El restablecimiento de relaciones diplomáticas entre Washington y La Habana en diciembre de 2014 también dificulta que el gobierno de Castro justifique la censura de la prensa como necesaria para proteger al país de la agresión estadounidense, declaró Harold Cárdenas Lema”.

Ya debería estar acostumbrado a que esto ocurra, no es la primera vez que me usan para legitimar ideas con las que no comulgo. En este caso me utilizaron también para acompañar una caricatura de “disidencia” que de por sí ya no puede sostenerse, su desconexión social y discurso desfasado no funcionan, es necesario utilizar a otros para hacerlos creíbles. Y La Joven Cuba no es bastón de nadie.
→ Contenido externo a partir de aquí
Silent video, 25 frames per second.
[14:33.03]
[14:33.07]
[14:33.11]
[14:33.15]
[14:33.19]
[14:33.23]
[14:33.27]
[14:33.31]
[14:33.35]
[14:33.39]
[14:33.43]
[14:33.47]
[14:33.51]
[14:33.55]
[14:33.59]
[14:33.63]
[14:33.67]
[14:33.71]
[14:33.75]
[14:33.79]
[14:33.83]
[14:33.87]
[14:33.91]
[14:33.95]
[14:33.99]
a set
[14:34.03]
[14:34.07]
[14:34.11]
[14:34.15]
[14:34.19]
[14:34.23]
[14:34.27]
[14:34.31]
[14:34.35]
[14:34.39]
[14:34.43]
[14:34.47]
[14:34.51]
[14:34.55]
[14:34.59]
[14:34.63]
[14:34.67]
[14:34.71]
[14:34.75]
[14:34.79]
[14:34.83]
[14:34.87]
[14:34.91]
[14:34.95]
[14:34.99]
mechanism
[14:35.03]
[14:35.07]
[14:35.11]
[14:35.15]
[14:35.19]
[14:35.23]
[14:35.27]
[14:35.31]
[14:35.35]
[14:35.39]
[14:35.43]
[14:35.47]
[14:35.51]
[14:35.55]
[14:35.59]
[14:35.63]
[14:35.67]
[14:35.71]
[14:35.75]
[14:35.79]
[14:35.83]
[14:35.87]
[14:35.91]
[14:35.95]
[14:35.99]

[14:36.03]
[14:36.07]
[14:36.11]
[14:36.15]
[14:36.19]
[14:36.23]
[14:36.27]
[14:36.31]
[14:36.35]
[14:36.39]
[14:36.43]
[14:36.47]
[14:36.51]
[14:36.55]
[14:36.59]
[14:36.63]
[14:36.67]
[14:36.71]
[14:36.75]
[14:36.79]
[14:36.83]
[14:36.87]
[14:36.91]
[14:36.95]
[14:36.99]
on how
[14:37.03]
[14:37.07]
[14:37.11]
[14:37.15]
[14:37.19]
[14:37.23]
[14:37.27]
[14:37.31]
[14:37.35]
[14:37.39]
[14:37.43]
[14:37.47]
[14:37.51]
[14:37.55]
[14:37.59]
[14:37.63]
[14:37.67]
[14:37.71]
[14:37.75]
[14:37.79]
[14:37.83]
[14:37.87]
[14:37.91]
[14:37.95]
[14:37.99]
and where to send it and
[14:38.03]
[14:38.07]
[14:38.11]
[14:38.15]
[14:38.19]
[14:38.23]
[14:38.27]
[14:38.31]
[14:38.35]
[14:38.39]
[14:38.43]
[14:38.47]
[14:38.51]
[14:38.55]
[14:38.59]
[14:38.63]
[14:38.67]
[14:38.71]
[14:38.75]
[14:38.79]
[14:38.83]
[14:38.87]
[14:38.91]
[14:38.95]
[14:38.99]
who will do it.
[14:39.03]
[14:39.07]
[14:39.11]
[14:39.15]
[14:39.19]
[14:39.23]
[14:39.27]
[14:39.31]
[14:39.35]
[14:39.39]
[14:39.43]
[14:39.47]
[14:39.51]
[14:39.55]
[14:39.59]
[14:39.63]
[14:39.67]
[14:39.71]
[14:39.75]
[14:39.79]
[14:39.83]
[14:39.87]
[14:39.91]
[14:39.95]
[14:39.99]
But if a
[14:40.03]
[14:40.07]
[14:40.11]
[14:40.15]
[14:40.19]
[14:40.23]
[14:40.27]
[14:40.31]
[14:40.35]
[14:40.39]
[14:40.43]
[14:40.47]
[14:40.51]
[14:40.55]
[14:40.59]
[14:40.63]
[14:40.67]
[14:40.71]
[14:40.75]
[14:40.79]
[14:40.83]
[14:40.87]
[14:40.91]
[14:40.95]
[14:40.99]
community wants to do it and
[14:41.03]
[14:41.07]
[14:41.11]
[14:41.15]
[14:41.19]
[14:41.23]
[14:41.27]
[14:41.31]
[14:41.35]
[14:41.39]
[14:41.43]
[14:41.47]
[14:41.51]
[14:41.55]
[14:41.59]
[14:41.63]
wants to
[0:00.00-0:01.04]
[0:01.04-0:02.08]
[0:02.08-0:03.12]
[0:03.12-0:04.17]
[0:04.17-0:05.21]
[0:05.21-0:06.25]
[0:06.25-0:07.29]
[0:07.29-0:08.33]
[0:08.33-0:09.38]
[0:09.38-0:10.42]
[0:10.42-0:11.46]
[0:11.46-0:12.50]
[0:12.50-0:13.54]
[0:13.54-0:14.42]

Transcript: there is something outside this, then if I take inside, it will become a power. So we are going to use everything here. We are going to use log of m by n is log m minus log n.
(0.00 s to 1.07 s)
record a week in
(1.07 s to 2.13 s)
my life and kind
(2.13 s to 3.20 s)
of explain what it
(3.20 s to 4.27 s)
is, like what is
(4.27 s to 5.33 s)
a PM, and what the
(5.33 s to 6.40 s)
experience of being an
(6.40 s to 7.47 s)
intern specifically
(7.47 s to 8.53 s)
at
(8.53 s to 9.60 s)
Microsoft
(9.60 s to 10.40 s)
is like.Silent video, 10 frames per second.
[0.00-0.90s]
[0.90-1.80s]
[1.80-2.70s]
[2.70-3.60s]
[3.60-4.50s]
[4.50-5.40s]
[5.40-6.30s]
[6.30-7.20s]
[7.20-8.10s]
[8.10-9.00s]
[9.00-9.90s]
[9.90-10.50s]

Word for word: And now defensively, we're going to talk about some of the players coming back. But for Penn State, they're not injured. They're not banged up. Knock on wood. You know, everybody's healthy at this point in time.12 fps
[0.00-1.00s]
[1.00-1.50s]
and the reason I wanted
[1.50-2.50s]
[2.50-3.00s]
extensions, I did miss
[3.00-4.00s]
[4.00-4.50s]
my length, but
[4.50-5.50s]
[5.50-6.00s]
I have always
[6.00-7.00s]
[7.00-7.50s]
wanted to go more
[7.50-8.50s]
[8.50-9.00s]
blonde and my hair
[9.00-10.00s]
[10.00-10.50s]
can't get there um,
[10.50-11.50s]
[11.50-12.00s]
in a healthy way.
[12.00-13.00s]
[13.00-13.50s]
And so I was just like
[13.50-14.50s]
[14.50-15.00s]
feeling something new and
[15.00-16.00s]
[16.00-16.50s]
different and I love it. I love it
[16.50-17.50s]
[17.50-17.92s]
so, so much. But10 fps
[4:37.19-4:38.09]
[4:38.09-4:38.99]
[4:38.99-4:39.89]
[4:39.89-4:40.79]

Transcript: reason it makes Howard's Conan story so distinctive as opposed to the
Guardar silencio complaciente hoy, por temor a que se reduzcan las invitaciones a eventos internacionales o el reconocimiento que otorgan instituciones y medios extranjeros, no sería honesto. Este informe del CPJ viene en vísperas de la votación sobre el bloqueo en la ONU, va dirigido hacia la OEA como instrumento de presión política con un ánimo de confrontación que pertenece al pasado. Ni siquiera está acorde con la política expresada por el presidente Obama, si el futuro de los cubanos queda en nuestros hombros, ¿qué hace este informe presentando una imagen tan parcializada de nuestra realidad?

Quizás sea que el status quo del pasado es difícil de abandonar, los compromisos de algunas organizaciones internacionales con la disidencia cubana son demasiado fuertes o los actores de la sociedad civil que estamos siendo consultados ahora, estamos siendo utilizados para legitimar las armas melladas de la disidencia.

Tengo amigos que piensan distinto a mí, con grandes valores humanos que muestran el carácter social y complejo que tienen las ideologías. Sin comulgar puedo respetar a quienes discrepan con el camino socialista cubano, pero su espacio político debe ser ganado en base al respaldo popular, no a la presión extranjera. Ahora, aquellos que oponiéndose a la Revolución Cubana han hecho concesiones a la soberanía nacional, siendo cómplices del bloqueo y recibiendo fondos destinados al cambio de régimen en la Isla, no tendrán mi respeto, aunque hoy moderen su discurso.

Desde niño fui rebelde, de adolescente me cuestionaba todo y en la universidad siempre fui crítico de nuestras versiones maniqueas sobre la historia nacional. En La Joven Cuba soy muy exigente con aspectos de la política cubana, pero quien confunda eso con la apostasía y crea que puedo ser instrumento legitimador de la injerencia, le tengo lista una línea roja que utilizaré siempre que sea necesario.